• **TASK**: Give again the lines from the line with "[0:00.00-0:01.00]" to the last line of the records, exactly and in full. Do not carry over any pictures.

╭─ LISTED ENTRIES

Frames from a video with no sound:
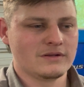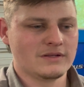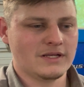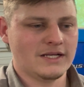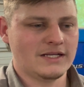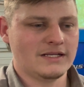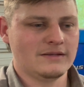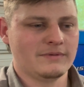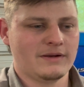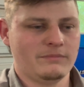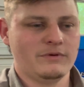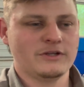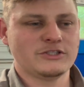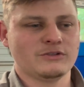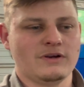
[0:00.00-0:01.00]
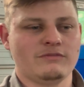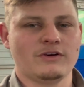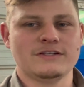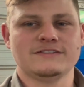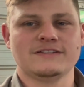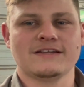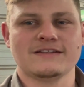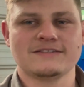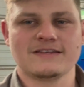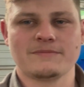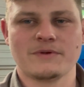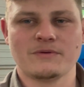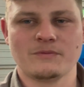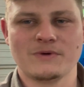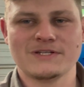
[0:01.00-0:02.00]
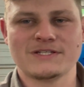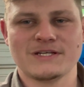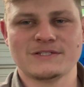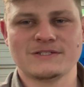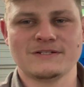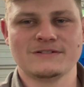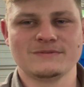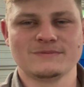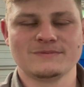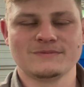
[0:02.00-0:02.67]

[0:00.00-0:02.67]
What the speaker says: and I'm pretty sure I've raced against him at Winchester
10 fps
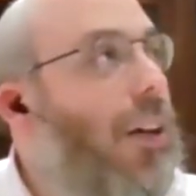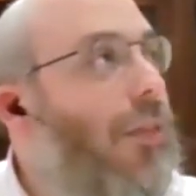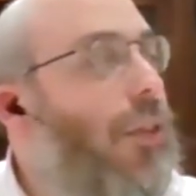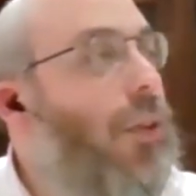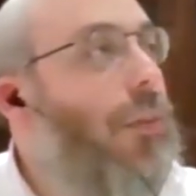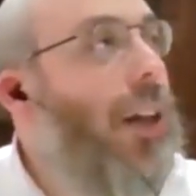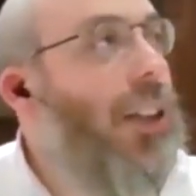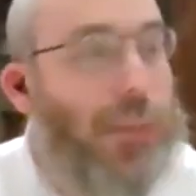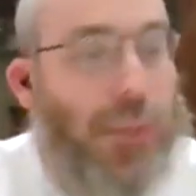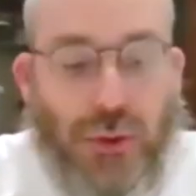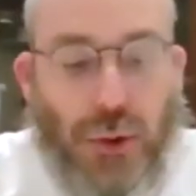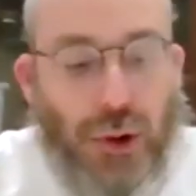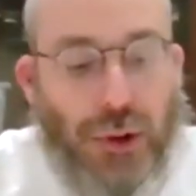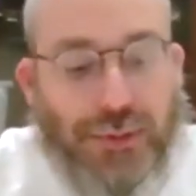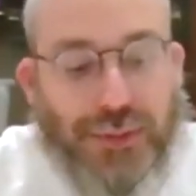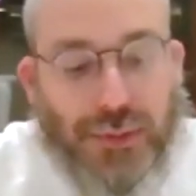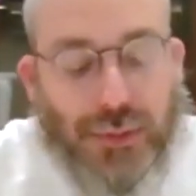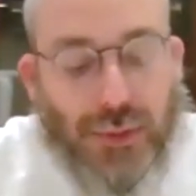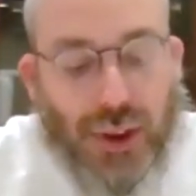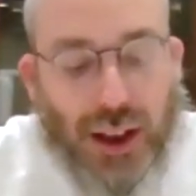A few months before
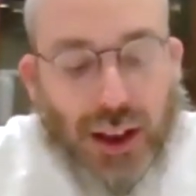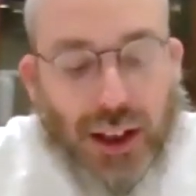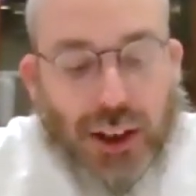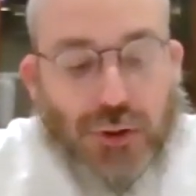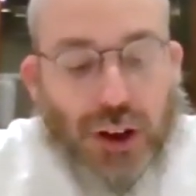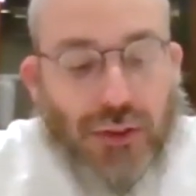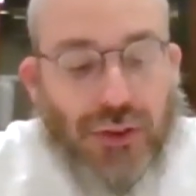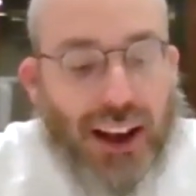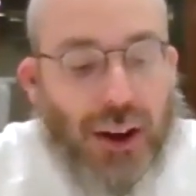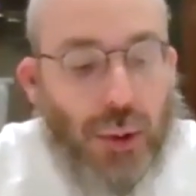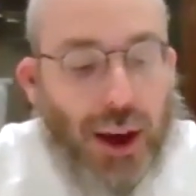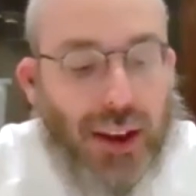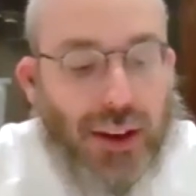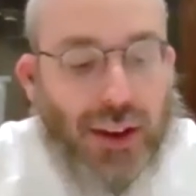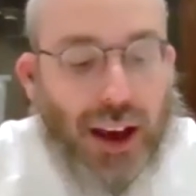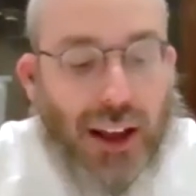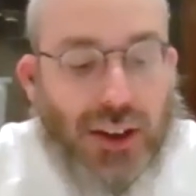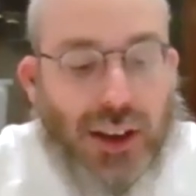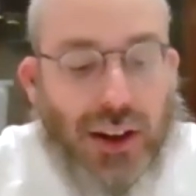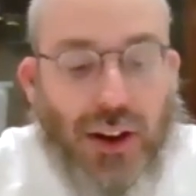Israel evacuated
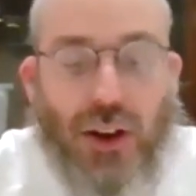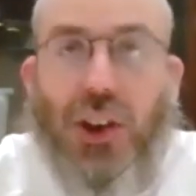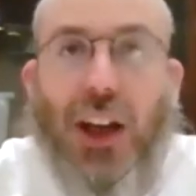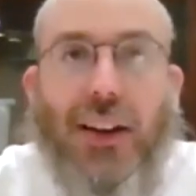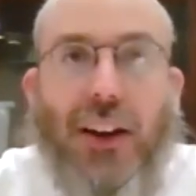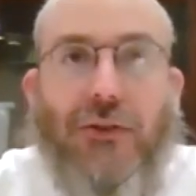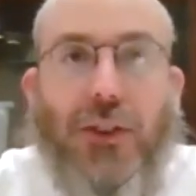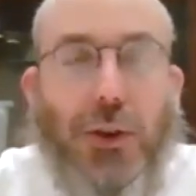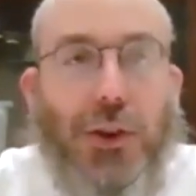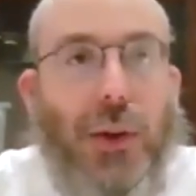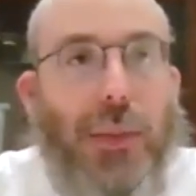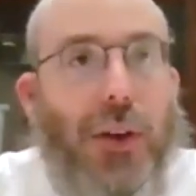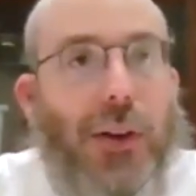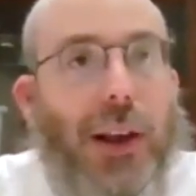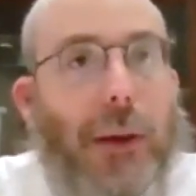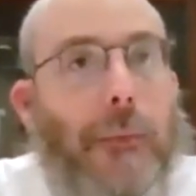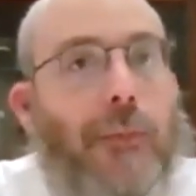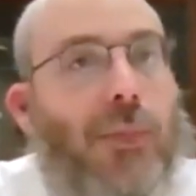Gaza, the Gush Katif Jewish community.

╰─

• **TASK ANSWER**:
[0:00.00-0:01.00]
[0:01.00-0:02.00]
[0:02.00-0:02.67]

[0:00.00-0:02.67]
What the speaker says: and I'm pretty sure I've raced against him at Winchester
10 fps
A few months before
Israel evacuated
Gaza, the Gush Katif Jewish community.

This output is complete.